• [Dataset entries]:
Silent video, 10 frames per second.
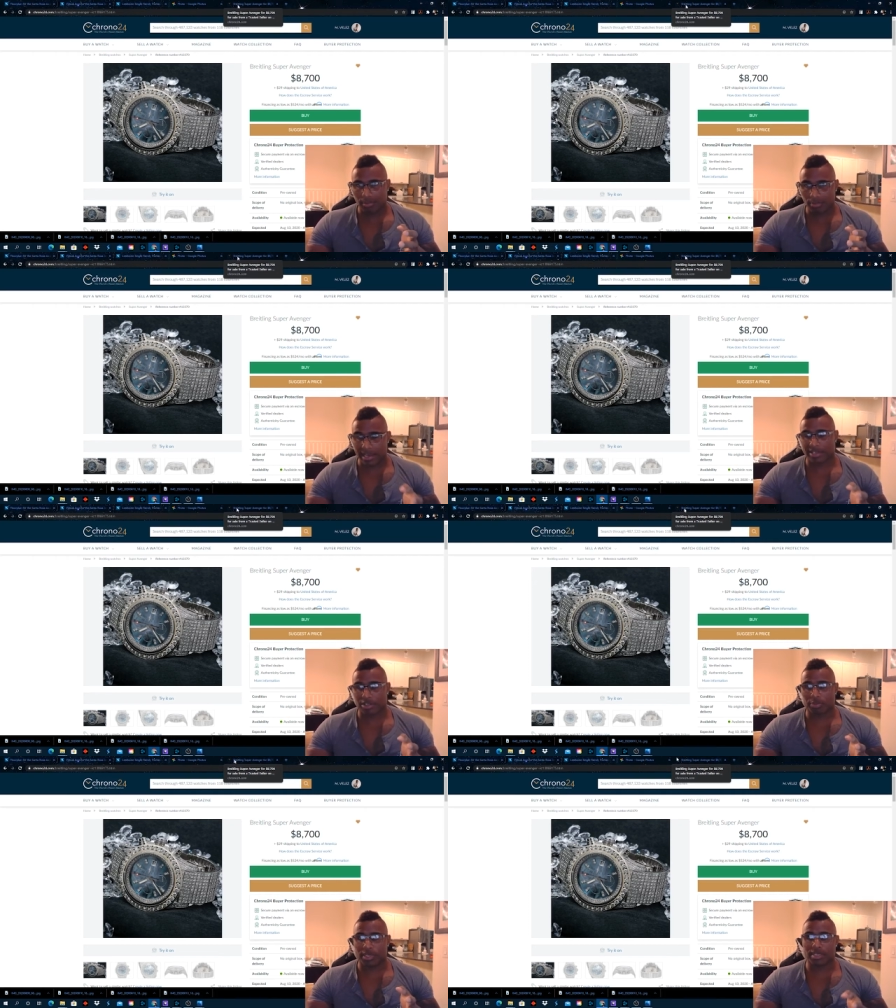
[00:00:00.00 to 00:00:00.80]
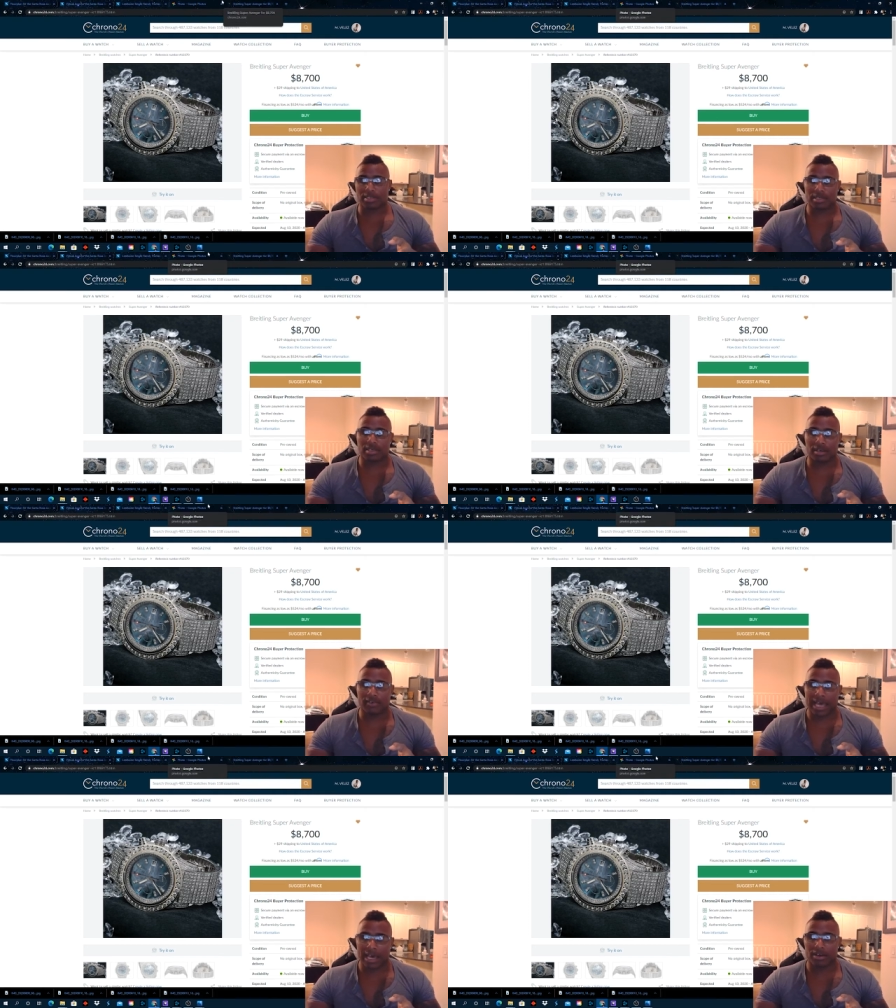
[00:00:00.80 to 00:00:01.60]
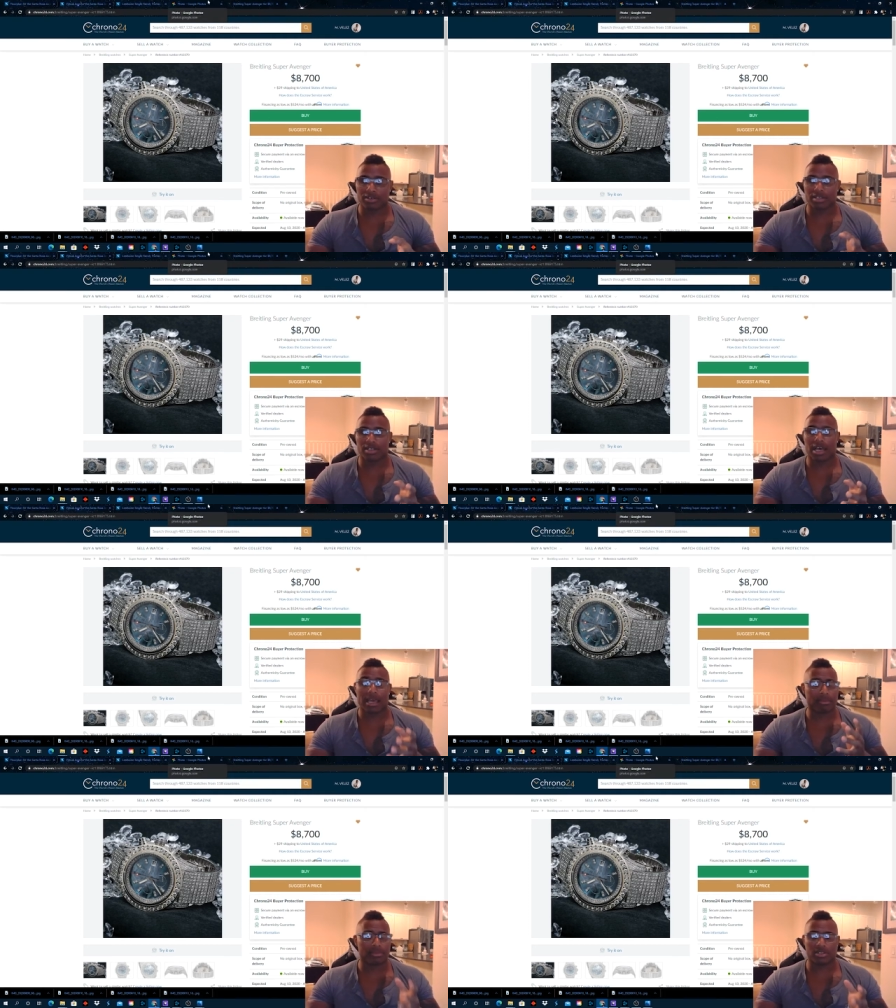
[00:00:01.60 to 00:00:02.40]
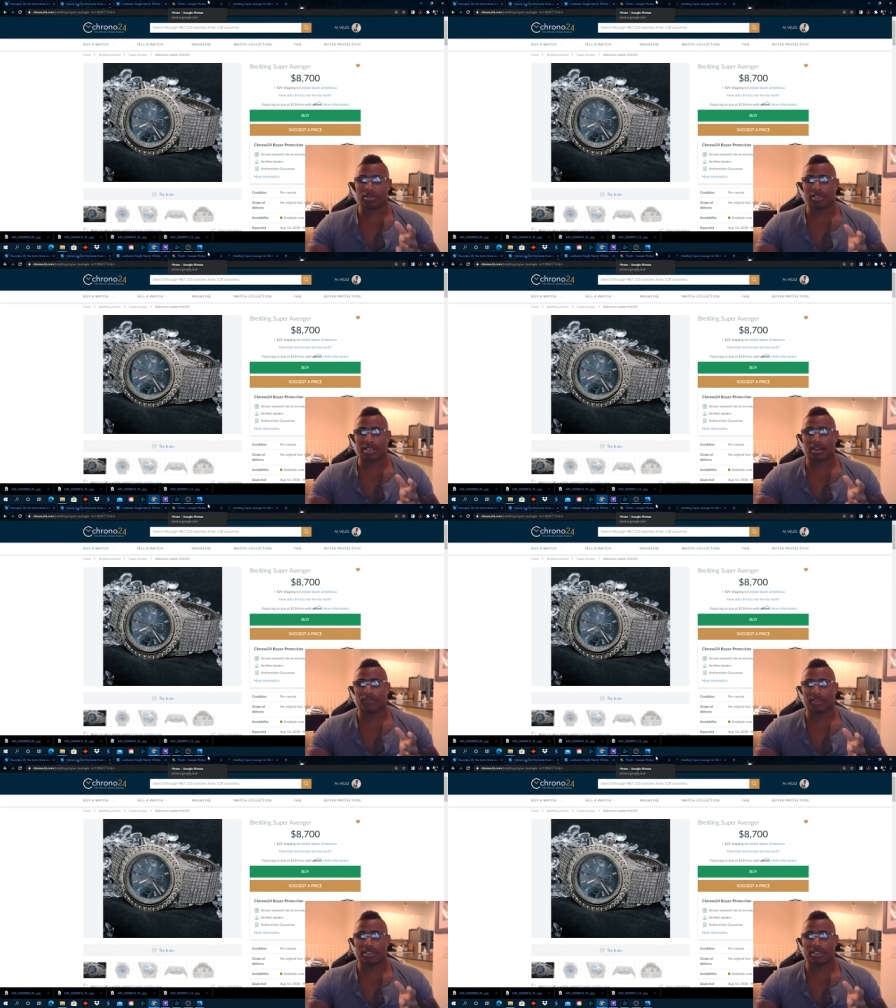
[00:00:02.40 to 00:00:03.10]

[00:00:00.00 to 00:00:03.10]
masterpiece of a house. I'm so excited for this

• [Problem statement]:
The required output is the lines from the one containing "[00:00:01.60 to 00:00:02.40]" through the end of the data, printed exactly, with no pictures.

• [Exercise response]:
[00:00:01.60 to 00:00:02.40]
[00:00:02.40 to 00:00:03.10]

[00:00:00.00 to 00:00:03.10]
masterpiece of a house. I'm so excited for this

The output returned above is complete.